I'm trying to get my head around mutable vs immutable objects. Using mutable objects gets a lot of bad press (e.g. returning an array of strings from a method) but I'm having trouble understanding what the negative impacts are of this. What are the best practices around using mutable objects? Should you avoid them whenever possible?
You should specify what language you're talking about. For low-level languages like C or C++, I prefer to use mutable objects to conserve space and reduce memory churn. In higher-level languages, immutable objects make it easier to reason about the behavior of the code (especially multi-threaded code) because there's no "spooky action at a distance".
Well, there are a couple aspects to this. Number one, mutable objects without reference-identity can cause bugs at odd times. For example, consider a Person
bean with an value-based equals
method:
Map<Person, String> map = ...
Person p = new Person();
map.put(p, "Hey, there!");
p.setName("Daniel");
map.get(p); // => null
The Person
instance gets "lost" in the map when used as a key because it's hashCode
and equality were based upon mutable values. Those values changed outside the map and all of the hashing became obsolete. Theorists like to harp on this point, but in practice I haven't found it to be too much of an issue.
Another aspect is the logical "reasonability" of your code. This is a hard term to define, encompassing everything from readability to flow. Generically, you should be able to look at a piece of code and easily understand what it does. But more important than that, you should be able to convince yourself that it does what it does correctly. When objects can change independently across different code "domains", it sometimes becomes difficult to keep track of what is where and why ("spooky action at a distance"). This is a more difficult concept to exemplify, but it's something that is often faced in larger, more complex architectures.
Finally, mutable objects are killer in concurrent situations. Whenever you access a mutable object from separate threads, you have to deal with locking. This reduces throughput and makes your code dramatically more difficult to maintain. A sufficiently complicated system blows this problem so far out of proportion that it becomes nearly impossible to maintain (even for concurrency experts).
Immutable objects (and more particularly, immutable collections) avoid all of these problems. Once you get your mind around how they work, your code will develop into something which is easier to read, easier to maintain and less likely to fail in odd and unpredictable ways. Immutable objects are even easier to test, due not only to their easy mockability, but also the code patterns they tend to enforce. In short, they're good practice all around!
With that said, I'm hardly a zealot in this matter. Some problems just don't model nicely when everything is immutable. But I do think that you should try to push as much of your code in that direction as possible, assuming of course that you're using a language which makes this a tenable opinion (C/C++ makes this very difficult, as does Java). In short: the advantages depend somewhat on your problem, but I would tend to prefer immutability.
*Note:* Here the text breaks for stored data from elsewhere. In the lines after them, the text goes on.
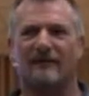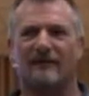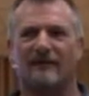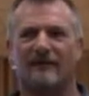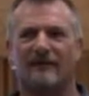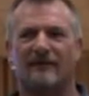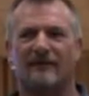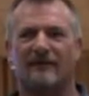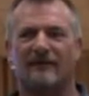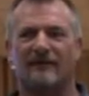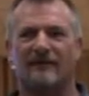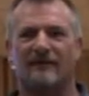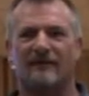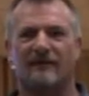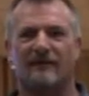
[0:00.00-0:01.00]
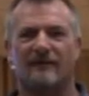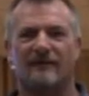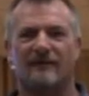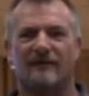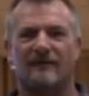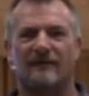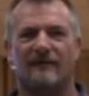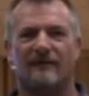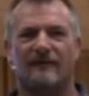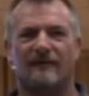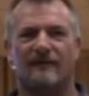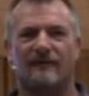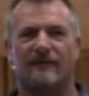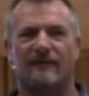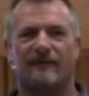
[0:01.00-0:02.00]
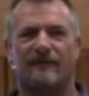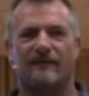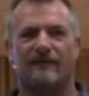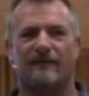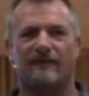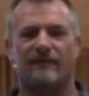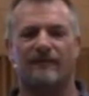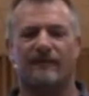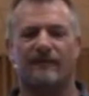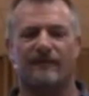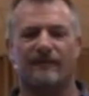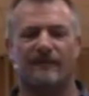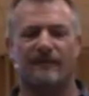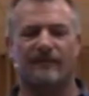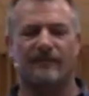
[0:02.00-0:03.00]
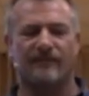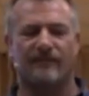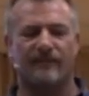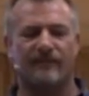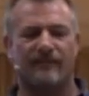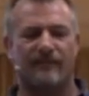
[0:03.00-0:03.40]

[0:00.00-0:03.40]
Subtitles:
(no one is talking)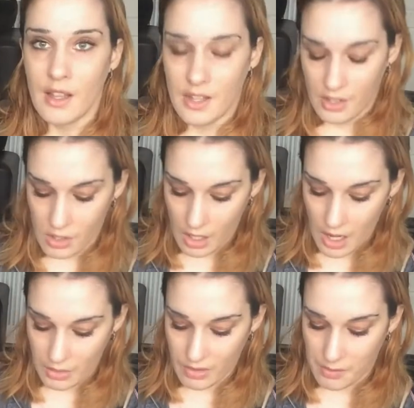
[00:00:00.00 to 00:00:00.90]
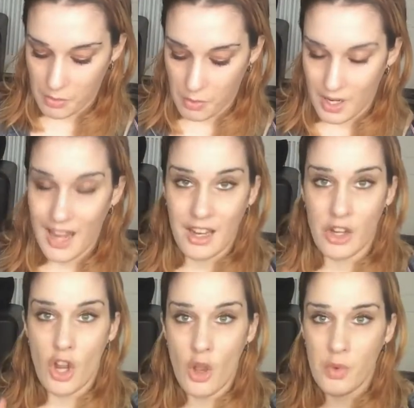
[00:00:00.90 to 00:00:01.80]
This is the last Christmas one. And I
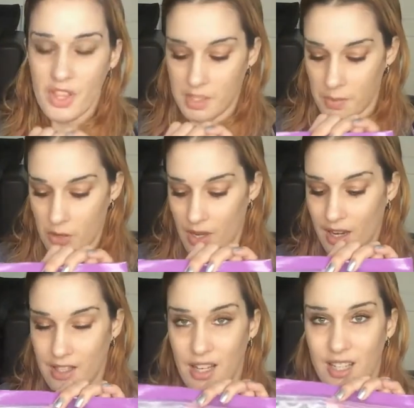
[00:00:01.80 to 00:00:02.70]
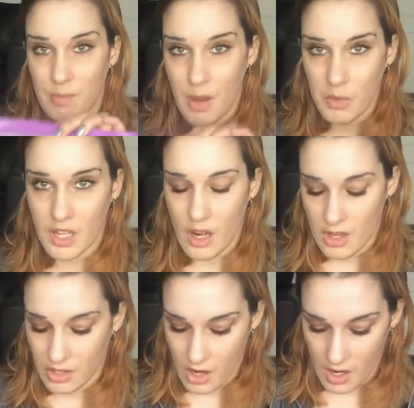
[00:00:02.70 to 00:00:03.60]
know what this smells like because I smelt it
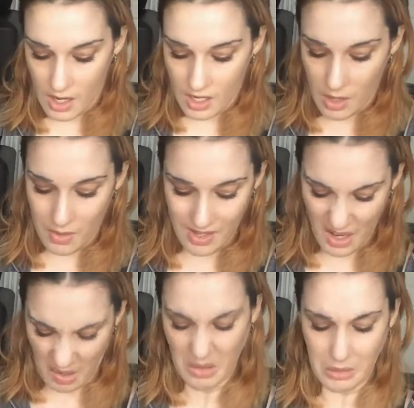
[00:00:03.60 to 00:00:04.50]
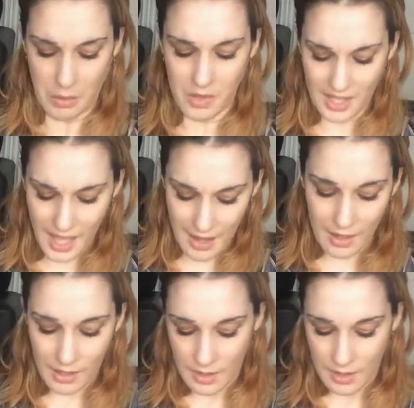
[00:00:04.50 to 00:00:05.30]
last night and I was like, oh, what's that?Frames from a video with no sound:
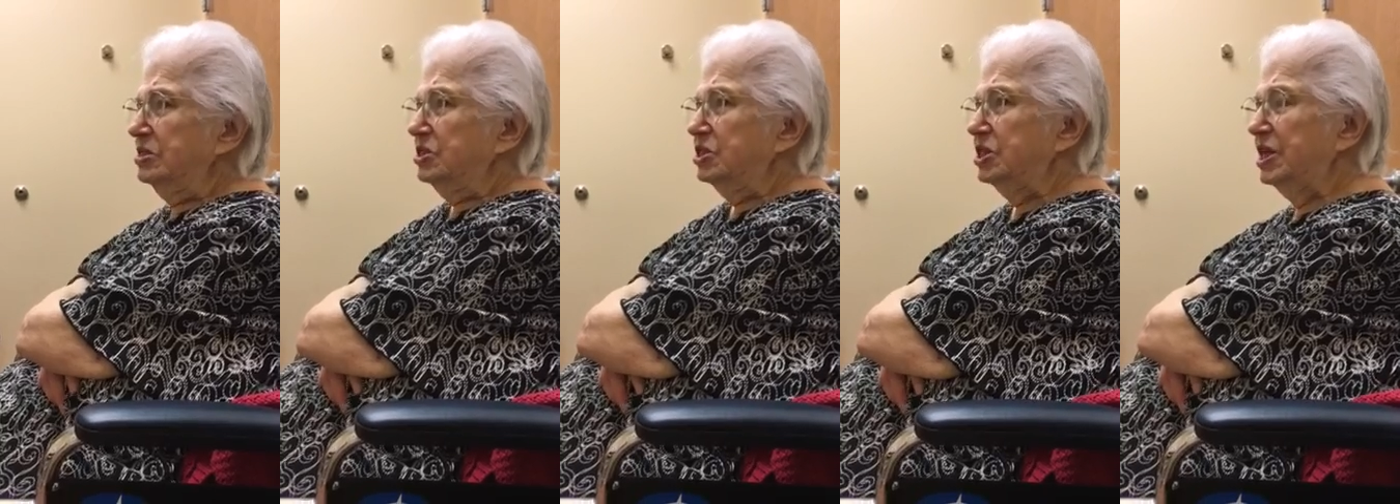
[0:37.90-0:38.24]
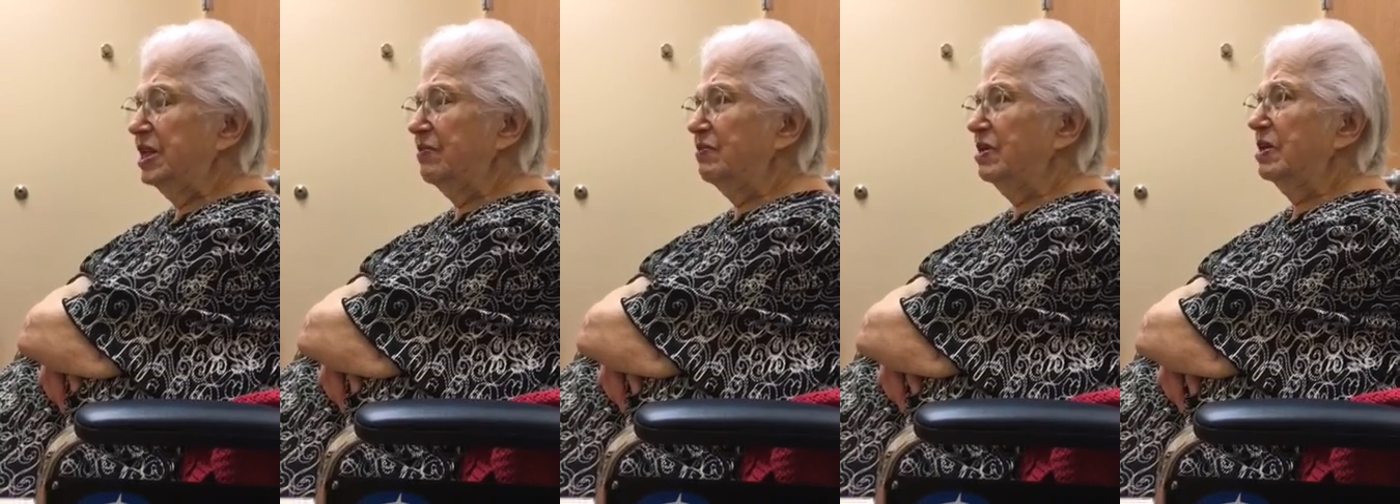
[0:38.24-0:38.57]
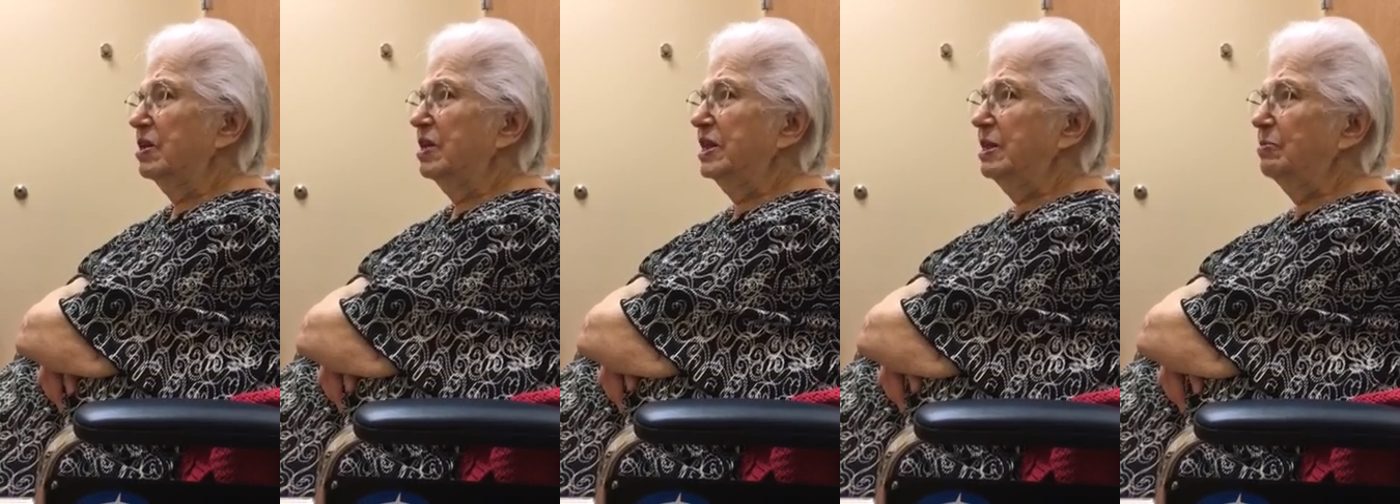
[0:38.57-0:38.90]
she'd have a
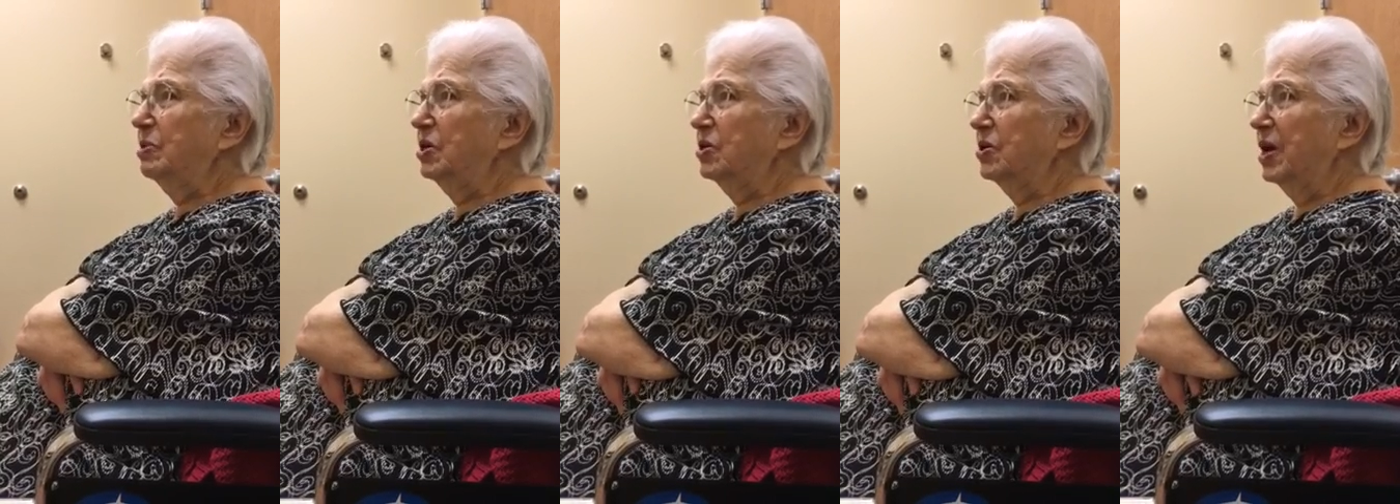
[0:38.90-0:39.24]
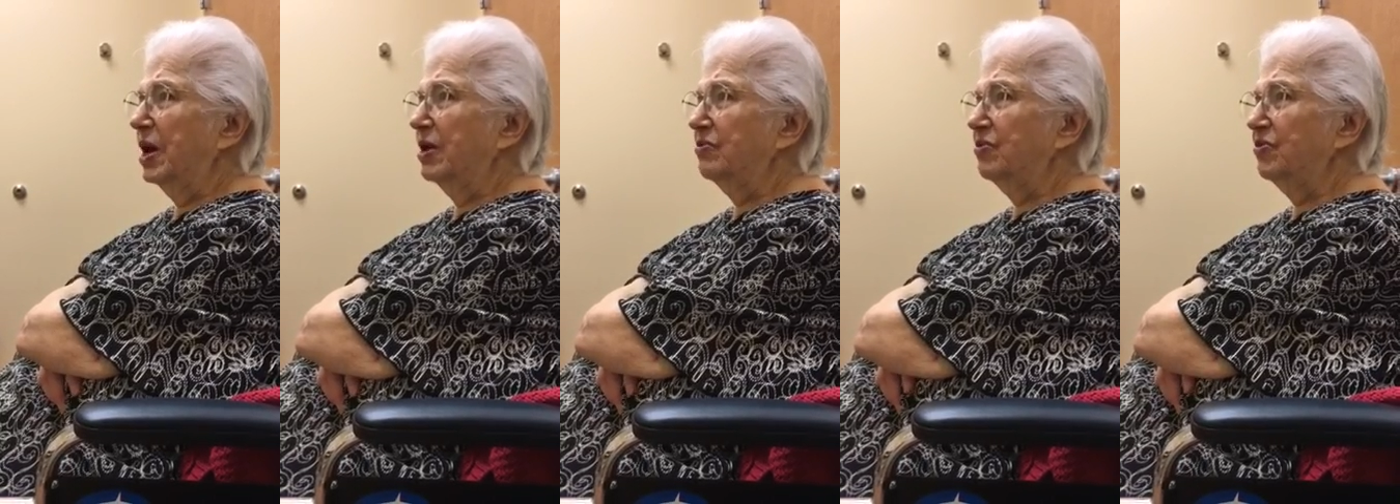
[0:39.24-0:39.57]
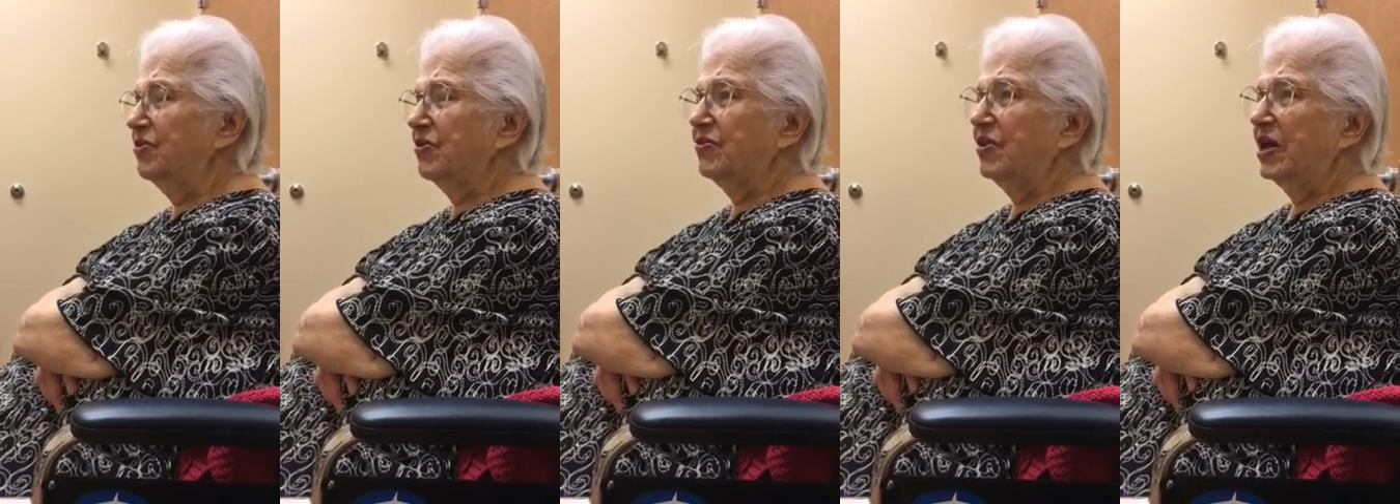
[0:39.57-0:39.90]
little gleam in her eye,
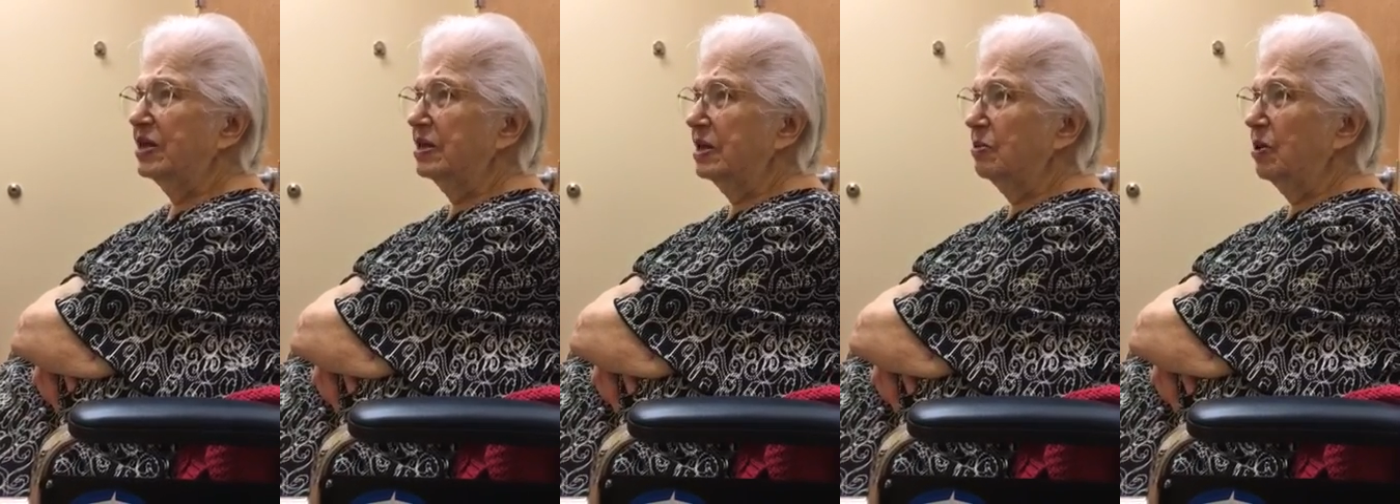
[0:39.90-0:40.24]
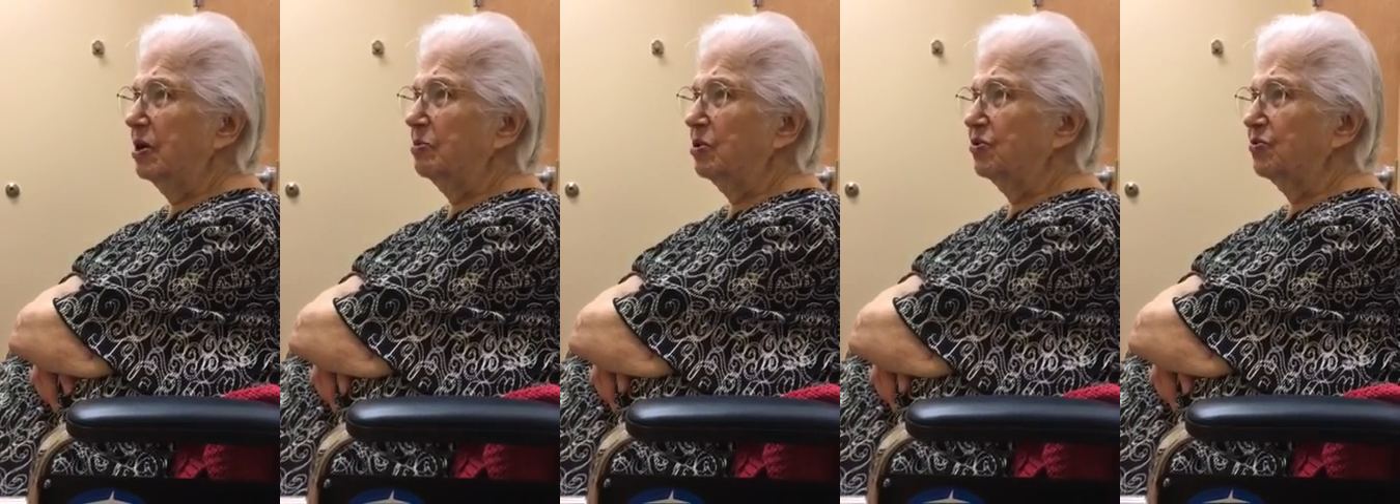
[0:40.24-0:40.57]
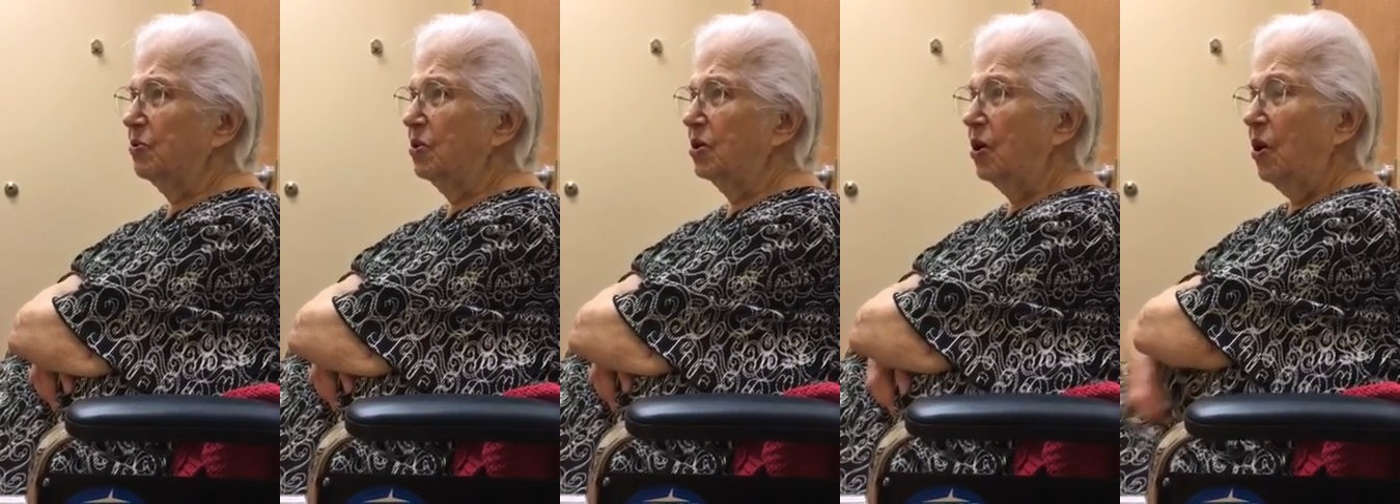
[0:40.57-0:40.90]
just exactly like Grandma
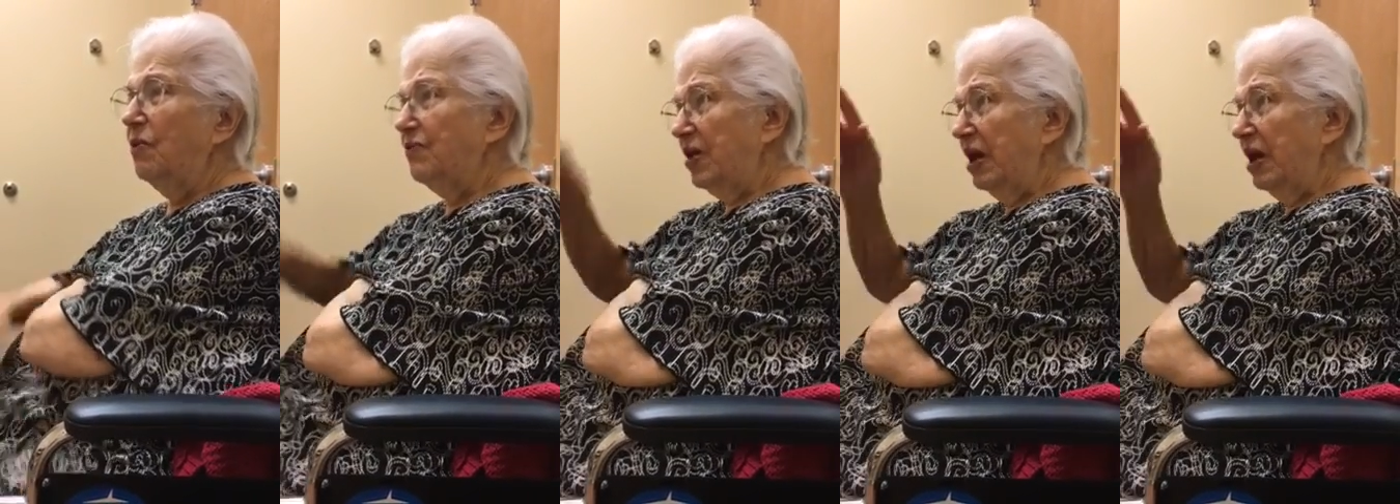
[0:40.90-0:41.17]
Swann.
A mutable object is simply an object that can be modified after it's created/instantiated, vs an immutable object that cannot be modified (see the Wikipedia page on the subject). An example of this in a programming language is Pythons lists and tuples. Lists can be modified (e.g., new items can be added after it's created) whereas tuples cannot.
I don't really think there's a clearcut answer as to which one is better for all situations. They both have their places.
Immutable objects are a very powerful concept. They take away a lot of the burden of trying to keep objects/variables consistent for all clients.
You can use them for low level, non-polymorphic objects - like a CPoint class - that are used mostly with value semantics.
Or you can use them for high level, polymorphic interfaces - like an IFunction representing a mathematical function - that is used exclusively with object semantics.
Greatest advantage : immutability + object semantics + smart pointers renders object ownership a moot point. Implicitly this also means deterministic behaviour in the presence of concurrency.
Disadvantage : when used with objects containing lots of data, memory consumption can become an issue. A solution to this could be to keep operations on an object symbolic, and do lazy evaluation. However, this can then lead to chains of symbolic calculations, that may negatively influence performance, if the interface is not designed to accomodate symbolic operations. Something to definitely avoid in this case is returning huge chunks of memory from a method. In combination with chained symbolic operations this could lead to massive memory consumption and performance degradation.
So immutable objects are definitely my primary way of thinking about object oriented design, but they are not a dogma. They solve a lot of problems for clients of objects, but also create many, especially for the implementers.